Just marking my place, op I do hope everything works out for you, he sounds like an utter shit, how the hell have you coped without physical contact all this time, if my dp didn't grope my bottom at least once an hour while were together I'd think there was something seriously wrong. Stay strong my lovely xxx

CailinDana · 14/12/2011 17:52

You are not responsible for his mental health. If he can't manage without you then it's a good thing you're leaving him as it's clear he has an unhealthy dependence on you. Let him have a breakdown, that's not your problem.

EatMeDates · 14/12/2011 20:09

He sounds extremely abusive.

Bluebelle38 · 14/12/2011 20:15

OMG... just read the original post. Get the hell away from him. How dare he treat you that way.

Get away from him ASAP. Vile. VILE. VILE.

He shows you no affection, demoralises, abuses you and has done by the sound of it for years.

Get the hell away from him. This cannot be your LIFE!!!

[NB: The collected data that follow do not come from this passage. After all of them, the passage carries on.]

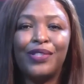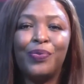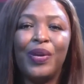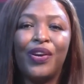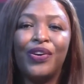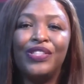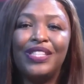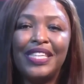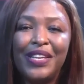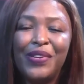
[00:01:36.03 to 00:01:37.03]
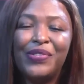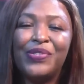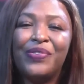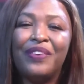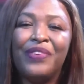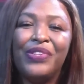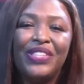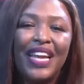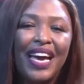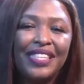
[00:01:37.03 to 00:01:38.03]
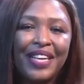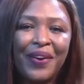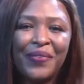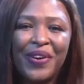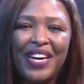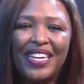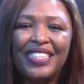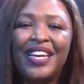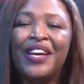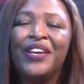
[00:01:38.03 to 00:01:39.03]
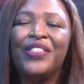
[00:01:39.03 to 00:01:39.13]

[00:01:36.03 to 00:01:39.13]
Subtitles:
as we continue to revolutionize our world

thebighouse · 16/12/2011 17:54

Hi all,
I've found a place really near to our house with room for the children. My mood is swinging wildly between elation and horror at what I'm doing. I never thought I would break up the family like this. But having had a taste of someone being 'nice' I know that I can't just go back to the way things were. I feel like I'm going to be so different by myself and almost don't know who I am (but it feels ok!).
Thanks for everyone's support - I've ordered the Lundy Bancroft book and hope that will really help me understand things a bit more. I keep looking at my OP and thinking that maybe I exaggerated stuff (DH would say I have) but I don't think so. Maybe it was partly my fault for not saying things more out loud but he didn't give me room to do so.
Anyway things are changing quickly and I think I will be ok.... Still got the hurdle of telling the children in the new year but we'll see how things go.
Thanks everyone.

OP posts:
Ineedacleaneriamalazyslattern · 16/12/2011 18:23

You have described my ex to a tee and I totally understand the mixed emotions and guilt that you are feeling right now but you are doing the right thing leaving and deep down you know you are.

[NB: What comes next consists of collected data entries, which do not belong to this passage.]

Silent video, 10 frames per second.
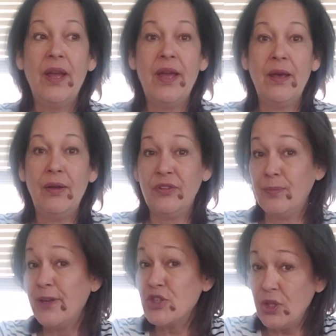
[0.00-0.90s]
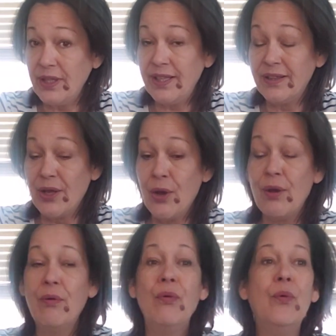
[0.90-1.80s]
uh, especially at the
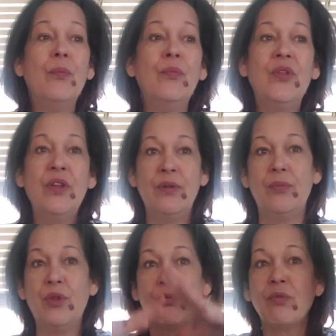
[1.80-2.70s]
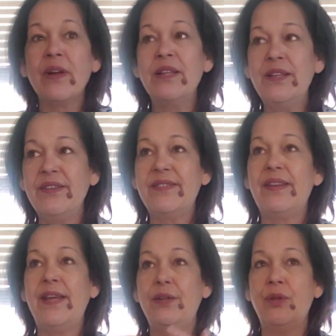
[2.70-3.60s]
home, the, the real
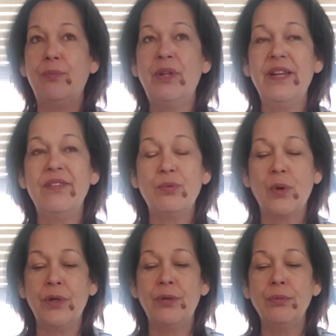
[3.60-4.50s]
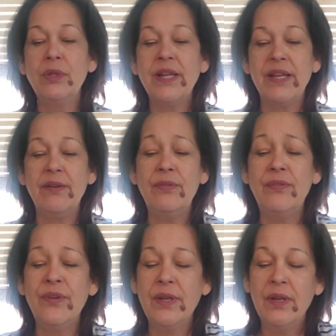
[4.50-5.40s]
estate, the place where you live.
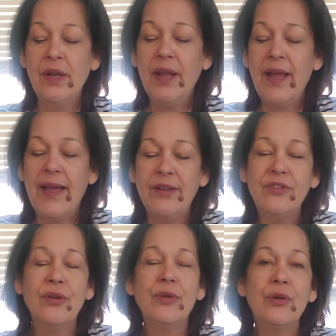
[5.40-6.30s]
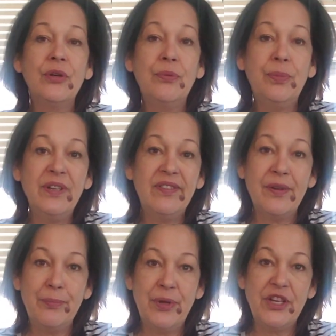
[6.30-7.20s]
And so there could be
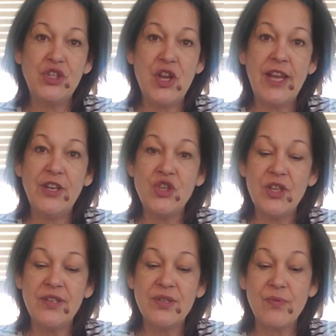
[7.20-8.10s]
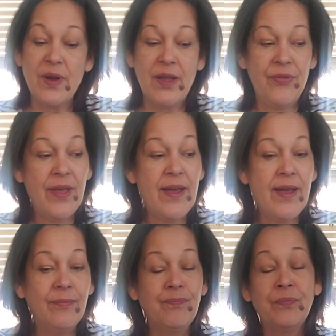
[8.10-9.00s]
some big changes around
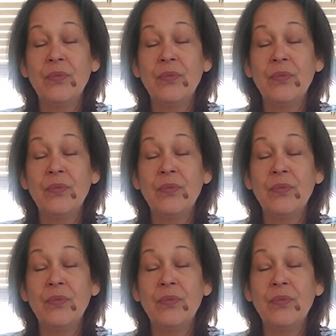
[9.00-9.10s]
that.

And you know what I am a few years down the line now and married to someone else now and my ex hasn't learned a thing he is still an arrogant, self absorbed bully.
I also realised that the tears and tantrums that he had when I was leaving him were not for our relationship, they were panic at his final loss of control of me, they were because he felt sorry for himself not sorry that we were splitting up if that makes sense.
He did it all threatened suicide, became violent and at first I panicked and reacted in the end I told him to go ahead I had my phone to call an ambulance. Harsh?? No I needed to stop reacting and pandering to him to keep myself strong and sane.

You falling in love with someone else was not the cause of your relationship breaking down it was a symptom of years of his abuse of you.

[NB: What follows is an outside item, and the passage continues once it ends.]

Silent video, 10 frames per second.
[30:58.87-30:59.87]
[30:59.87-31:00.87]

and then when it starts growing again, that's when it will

StewieGriffinsMom · 16/12/2011 18:30

This reply has been deleted

Message withdrawn at poster's request.

GossipWitch · 16/12/2011 19:29

Well done, take each day at a time you've done great I'm so happy for you :)

thebighouse · 30/01/2012 22:29

Hello all,

I just wanted to say that I read this thread again and again. It really helps me. It's been nearly three months now since I told him I wanted to leave, and a month since I moved out.

I have not regretted it for ONE SECOND.

This thread showed me that fear has no place in a healthy relationship.

And this quote from bellazul I think about all the time:

"let me tell you, being treated nice is just the norm not the exception so that makes your DH a very cruel man indeed"

I wanted to say thanks to everyone who responded on this thread. I will remember you all FOREVER! You really helped me such a lot in such a dark time. Whenever I am waivering I read this all over again and it helps me feel strong.